Catriona looked at her. The girl was too thin. My bairn is fading away in front of my very eyes, she thought. She’s gone from wee lassie to auld woman, and what can I do to stop it?

She heard the sound of the front door opening. Dr Currie was home. That should encourage Victoria to make a pretence of eating.

The doctor came in. ‘Come along, Catriona,’ she ordered, as she saw the state of apathy in which the girl sat. ‘Major surgery required. Put that wonderful stew to the back of the boiler, pour me a cup of tea to hold me and then – we are going to give Madame Victoria here a bath.’

Victoria jumped up. It was years since she had had to be bathed. She looked at her mother in alarm, but Catriona looked just as puzzled as she.

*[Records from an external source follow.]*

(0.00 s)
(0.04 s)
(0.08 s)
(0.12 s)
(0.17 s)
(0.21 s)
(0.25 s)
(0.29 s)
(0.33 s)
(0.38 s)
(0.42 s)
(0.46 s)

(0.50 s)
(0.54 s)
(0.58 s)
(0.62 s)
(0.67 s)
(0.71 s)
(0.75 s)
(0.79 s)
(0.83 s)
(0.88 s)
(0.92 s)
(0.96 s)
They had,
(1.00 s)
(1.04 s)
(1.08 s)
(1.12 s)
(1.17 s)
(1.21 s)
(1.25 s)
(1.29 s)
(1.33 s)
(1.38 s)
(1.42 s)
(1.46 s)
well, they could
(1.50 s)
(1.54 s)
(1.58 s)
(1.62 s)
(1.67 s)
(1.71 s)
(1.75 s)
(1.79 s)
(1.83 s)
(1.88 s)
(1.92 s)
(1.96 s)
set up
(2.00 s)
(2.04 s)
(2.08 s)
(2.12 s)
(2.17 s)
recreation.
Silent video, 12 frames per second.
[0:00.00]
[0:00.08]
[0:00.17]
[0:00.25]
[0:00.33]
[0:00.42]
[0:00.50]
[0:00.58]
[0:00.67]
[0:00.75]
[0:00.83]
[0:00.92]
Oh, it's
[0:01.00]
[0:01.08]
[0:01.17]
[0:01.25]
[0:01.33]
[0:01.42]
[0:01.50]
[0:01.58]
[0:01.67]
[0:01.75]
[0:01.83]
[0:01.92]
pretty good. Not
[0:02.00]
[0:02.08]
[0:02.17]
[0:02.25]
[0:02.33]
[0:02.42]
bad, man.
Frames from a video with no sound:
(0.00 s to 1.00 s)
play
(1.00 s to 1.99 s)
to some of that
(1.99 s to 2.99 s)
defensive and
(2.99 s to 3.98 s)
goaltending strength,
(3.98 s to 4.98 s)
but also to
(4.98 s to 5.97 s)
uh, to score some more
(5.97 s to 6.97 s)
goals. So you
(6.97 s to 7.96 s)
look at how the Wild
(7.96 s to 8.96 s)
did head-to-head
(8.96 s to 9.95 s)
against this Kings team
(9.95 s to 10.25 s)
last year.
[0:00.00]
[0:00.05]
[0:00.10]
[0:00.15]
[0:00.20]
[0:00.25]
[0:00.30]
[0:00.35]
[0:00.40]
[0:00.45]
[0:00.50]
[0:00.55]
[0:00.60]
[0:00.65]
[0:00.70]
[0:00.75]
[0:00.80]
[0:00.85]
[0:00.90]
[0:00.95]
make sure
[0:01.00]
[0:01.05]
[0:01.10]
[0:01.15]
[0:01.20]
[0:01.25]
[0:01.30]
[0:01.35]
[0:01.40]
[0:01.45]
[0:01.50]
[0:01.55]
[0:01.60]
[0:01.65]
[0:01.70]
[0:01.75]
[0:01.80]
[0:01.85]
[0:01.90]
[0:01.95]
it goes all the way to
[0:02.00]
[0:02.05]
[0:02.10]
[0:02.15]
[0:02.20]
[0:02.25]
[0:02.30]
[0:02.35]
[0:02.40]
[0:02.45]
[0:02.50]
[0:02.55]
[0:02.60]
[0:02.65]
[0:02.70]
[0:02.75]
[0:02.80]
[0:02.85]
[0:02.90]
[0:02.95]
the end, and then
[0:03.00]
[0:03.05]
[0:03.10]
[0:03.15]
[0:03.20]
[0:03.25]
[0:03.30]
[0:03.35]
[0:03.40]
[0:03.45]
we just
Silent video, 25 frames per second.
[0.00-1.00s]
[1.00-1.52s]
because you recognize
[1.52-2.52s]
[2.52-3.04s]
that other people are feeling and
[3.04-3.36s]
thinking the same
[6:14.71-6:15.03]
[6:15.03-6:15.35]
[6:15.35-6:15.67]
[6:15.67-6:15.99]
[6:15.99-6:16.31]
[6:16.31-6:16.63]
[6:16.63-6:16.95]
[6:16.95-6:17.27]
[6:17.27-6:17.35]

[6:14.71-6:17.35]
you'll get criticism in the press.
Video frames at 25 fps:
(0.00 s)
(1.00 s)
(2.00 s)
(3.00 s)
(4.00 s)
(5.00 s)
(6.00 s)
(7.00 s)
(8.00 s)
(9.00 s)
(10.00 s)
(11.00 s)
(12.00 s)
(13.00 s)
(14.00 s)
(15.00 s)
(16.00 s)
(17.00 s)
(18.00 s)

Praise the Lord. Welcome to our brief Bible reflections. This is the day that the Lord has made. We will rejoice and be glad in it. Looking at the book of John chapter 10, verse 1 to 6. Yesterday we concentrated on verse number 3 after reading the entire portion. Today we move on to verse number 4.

‘I’m clean, Dr Currie. I’ll have a bath on Saturday night for the kirk.’

‘You’ll have a bath tonight, my dear, for the office.’

She laughed at their expressions and told them of Victoria’s opportunity and, as she had known, Victoria brightened up and, her fatigue forgotten, became once again an excited sixteen-year-old.

‘Now, you haven’t got the job yet, but he’s fairly desperate. Gosh, how rude! I didn’t mean that to come out the way it sounded, but Mr Smart has a secretary, a formidable elderly spinster, whom he inherited from his father, and she’s the hurdle over which you, my dear, will have to jump. As far as I can gather, she won’t mind how much office work you do, just so long as you don’t run round after Mr Smart. She likes to do that herself. She is also unbelievably efficient and may make you wish you were back in the mill. She is, although you are to pretend you don’t know, a teeny weeny bit afraid of the telephone.’

Victoria clasped her thin, reddened hands together. ‘And I’m not, thanks to you, Dr Currie.’

‘If I needed an office girl, I would hire you myself, Victoria. But now we need to get the smell and stour of jute out of that lovely hair of yours, and out from under your fingernails.’

‘And out of my nose, Dr Currie. Oh, just think, Mamma, if I get this job, I may never sneeze again. Did you know, Dr Currie, that lots of the mill lasses take snuff to clear their nostrils?’

‘Well, it’s a blessing that’s a bad habit you never developed.’

An hour later a very sweet-smelling, happy girl with a rediscovered appetite sat down to eat. Victoria looked at her mother and at their lodger, who in such a short time had become such a part of their family. What could she say? What could she do to let them know how much they meant to her?

Dr Currie looked at her and smiled softly. ‘Don’t fret, Victoria. Words aren’t always necessary between people who care for one another.’